Tuesday, February 07, 2006

Sierra Club & Sprawl

The Sierra Club has a web page devoted to stopping sprawl:
"Poorly planned development threatens our environment, our health, and our quality of life in numerous ways.

Sprawl spreads development out over large amounts of land; puts long distances between homes, stores, and job centers; and makes people more and more dependent on driving in their daily lives.

Sprawl pollutes our air and water. As reliance on cars and pavement of more and more roads increases, so does smog and pollution from water runoff. Today, more than half all Americans live in areas where the air is unsafe to breathe. Sprawl destroys more than two million acres of parks, farms and open space each year.

Sprawl increases traffic on our neighborhood streets and highways. Sprawl lengthens trips and forces us to drive everywhere. The average American driver currently spends the equivalent of 55 eight-hour workdays behind the wheel every year.

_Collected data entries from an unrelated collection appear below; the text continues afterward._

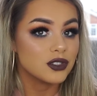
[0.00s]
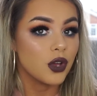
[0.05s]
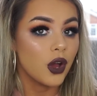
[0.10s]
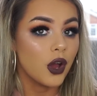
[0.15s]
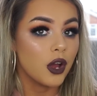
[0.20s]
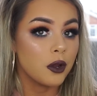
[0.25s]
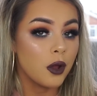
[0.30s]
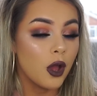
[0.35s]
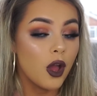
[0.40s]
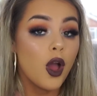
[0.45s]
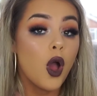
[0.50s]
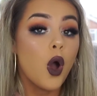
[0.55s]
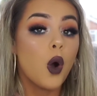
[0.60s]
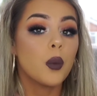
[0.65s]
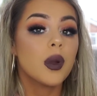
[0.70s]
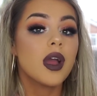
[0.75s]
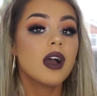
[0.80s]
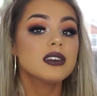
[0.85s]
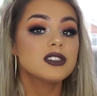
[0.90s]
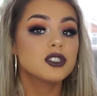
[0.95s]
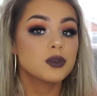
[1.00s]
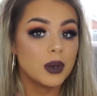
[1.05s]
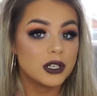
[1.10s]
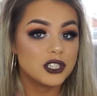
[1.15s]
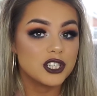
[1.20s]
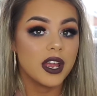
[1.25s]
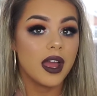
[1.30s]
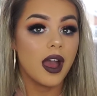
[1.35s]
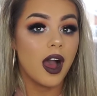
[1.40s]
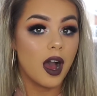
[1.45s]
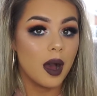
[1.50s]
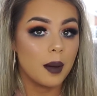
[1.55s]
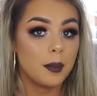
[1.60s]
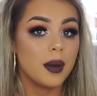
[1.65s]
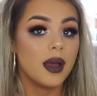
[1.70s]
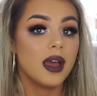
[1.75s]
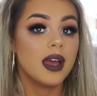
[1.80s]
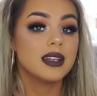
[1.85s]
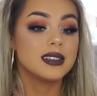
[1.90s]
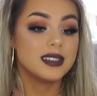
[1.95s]
So we are switching it
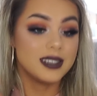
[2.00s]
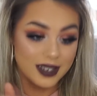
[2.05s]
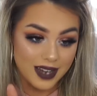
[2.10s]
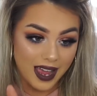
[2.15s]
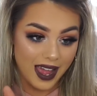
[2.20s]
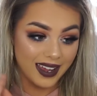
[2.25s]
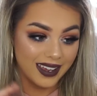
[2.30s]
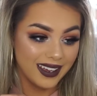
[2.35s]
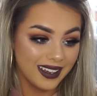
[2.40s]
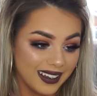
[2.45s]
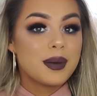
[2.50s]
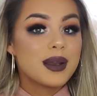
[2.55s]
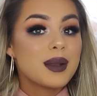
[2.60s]
up today.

Sprawl wastes tax money. It pulls economic resources away from existing communities and spreads them out over sparse developments far away from the core. Taxes subsidize millions of dollars worth of new roads, new water and sewer lines, new schools and increased police and fire protection at the expense of the needs of the core communities. This leads to degradation of our older towns and cities and higher taxes."
I think there are at least a couple of things to note in this quotation.

No clear definition of sprawl is emphasized. Perhaps the Sierra Club defines sprawl simply as "poorly planned development."

Note also the choice of language. It seems as though sprawl has human abilities and characteristics: sprawl threatens, sprawl spreads (perhaps sprawl is viral), sprawl makes people more and more dependent, sprawl wastes money.